If x+y is divisible by 8 .. so is (x+y)(x-y).

Kindly help..

Is $$x^2 - y^2$$ divisible by 8?

(1) $$x$$ and $$y$$ are even integers. Clearly insufficient, consider $$x=y=0$$ for an YES answer and $$x=2$$ and $$y=0$$ for a NO answer.

(2) $$x + y$$ is divisible by $$8$$ --> $$x^2 - y^2=(x+y)(x-y)$$, if one of the multiples is divisible by 8 then so is the product: true for integers, but we are not told that $$x$$ and $$y$$ are integers. If $$x=4.8$$ and $$y=3.2$$, $$x+y$$ is divisible by $$8$$, BUT $$x^2 - y^2$$ is not.

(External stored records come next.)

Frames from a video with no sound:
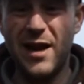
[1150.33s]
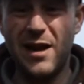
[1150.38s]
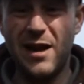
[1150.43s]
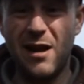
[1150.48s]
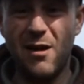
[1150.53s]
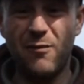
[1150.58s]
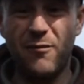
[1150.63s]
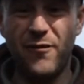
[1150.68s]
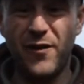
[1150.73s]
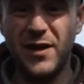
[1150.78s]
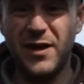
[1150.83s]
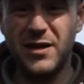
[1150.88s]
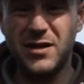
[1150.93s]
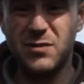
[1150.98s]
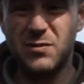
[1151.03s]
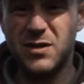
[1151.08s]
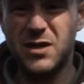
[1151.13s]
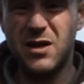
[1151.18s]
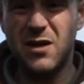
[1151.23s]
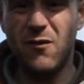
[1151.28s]
and I'm thinking
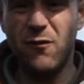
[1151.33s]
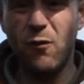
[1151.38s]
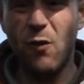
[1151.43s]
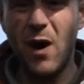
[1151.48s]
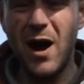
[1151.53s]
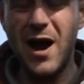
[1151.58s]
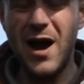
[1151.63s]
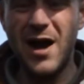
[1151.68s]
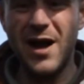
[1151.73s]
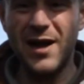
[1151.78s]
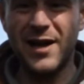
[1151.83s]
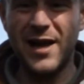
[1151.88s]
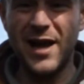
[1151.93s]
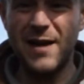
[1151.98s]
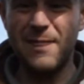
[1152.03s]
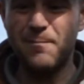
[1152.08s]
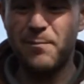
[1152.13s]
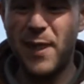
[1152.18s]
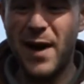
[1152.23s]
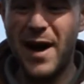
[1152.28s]
to myself, why aren't I
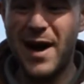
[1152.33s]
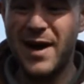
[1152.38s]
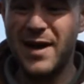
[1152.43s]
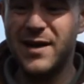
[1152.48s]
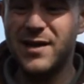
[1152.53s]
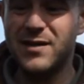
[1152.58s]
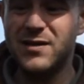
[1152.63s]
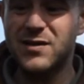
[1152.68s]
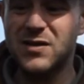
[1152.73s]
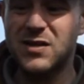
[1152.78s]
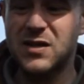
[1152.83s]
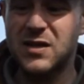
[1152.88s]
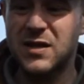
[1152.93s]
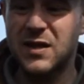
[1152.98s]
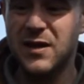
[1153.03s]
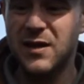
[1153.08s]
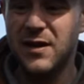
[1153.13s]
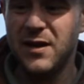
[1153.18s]
getting bites?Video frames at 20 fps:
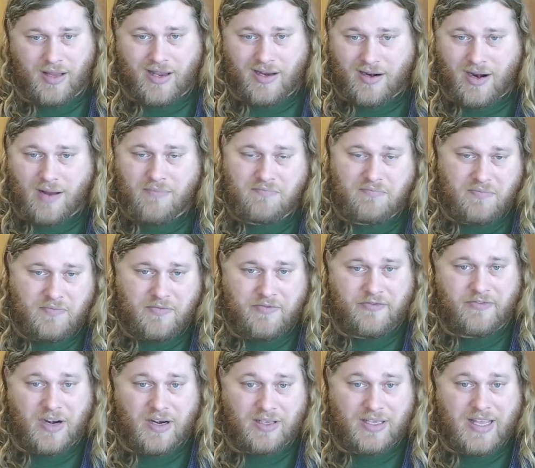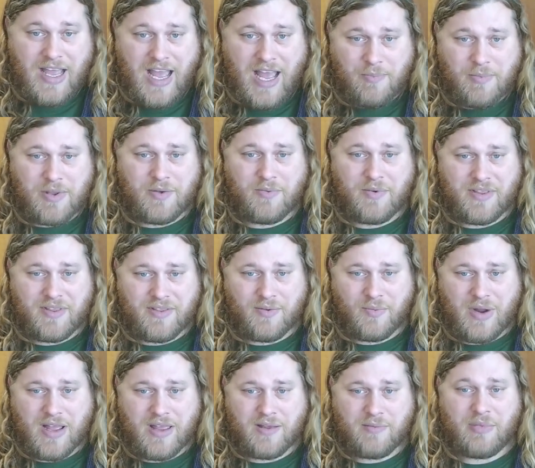and I'm fairly happy with the
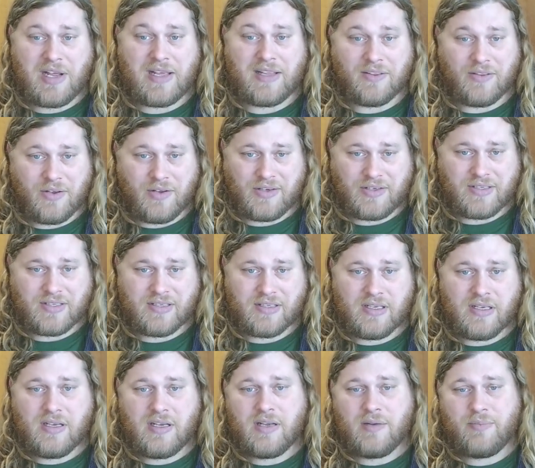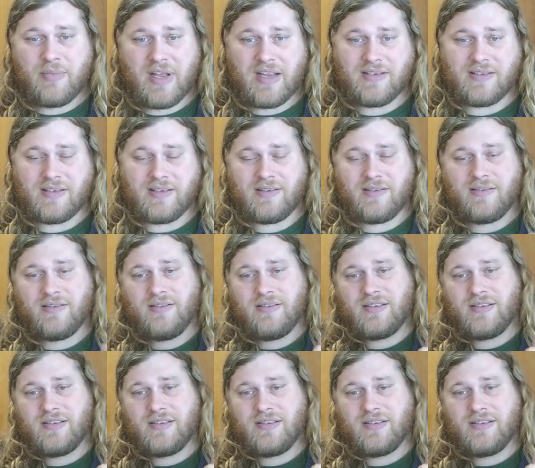way that mine looks painted.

Not sufficient.

(1)+(2) $$x$$ and $$y$$ integers. $$x+y$$ divisible by 8. Hence $$(x+y)(x-y)$$ is divisible by $$8$$. Sufficient.

x^2-y^2 is ultimately (x+y)(x-y) .. So irrespective of whether x and y are integers or not.. if (x+y) is divisible by 8 , why can't (x+y)* ( x-y) be divisible by 8?

What am I missing?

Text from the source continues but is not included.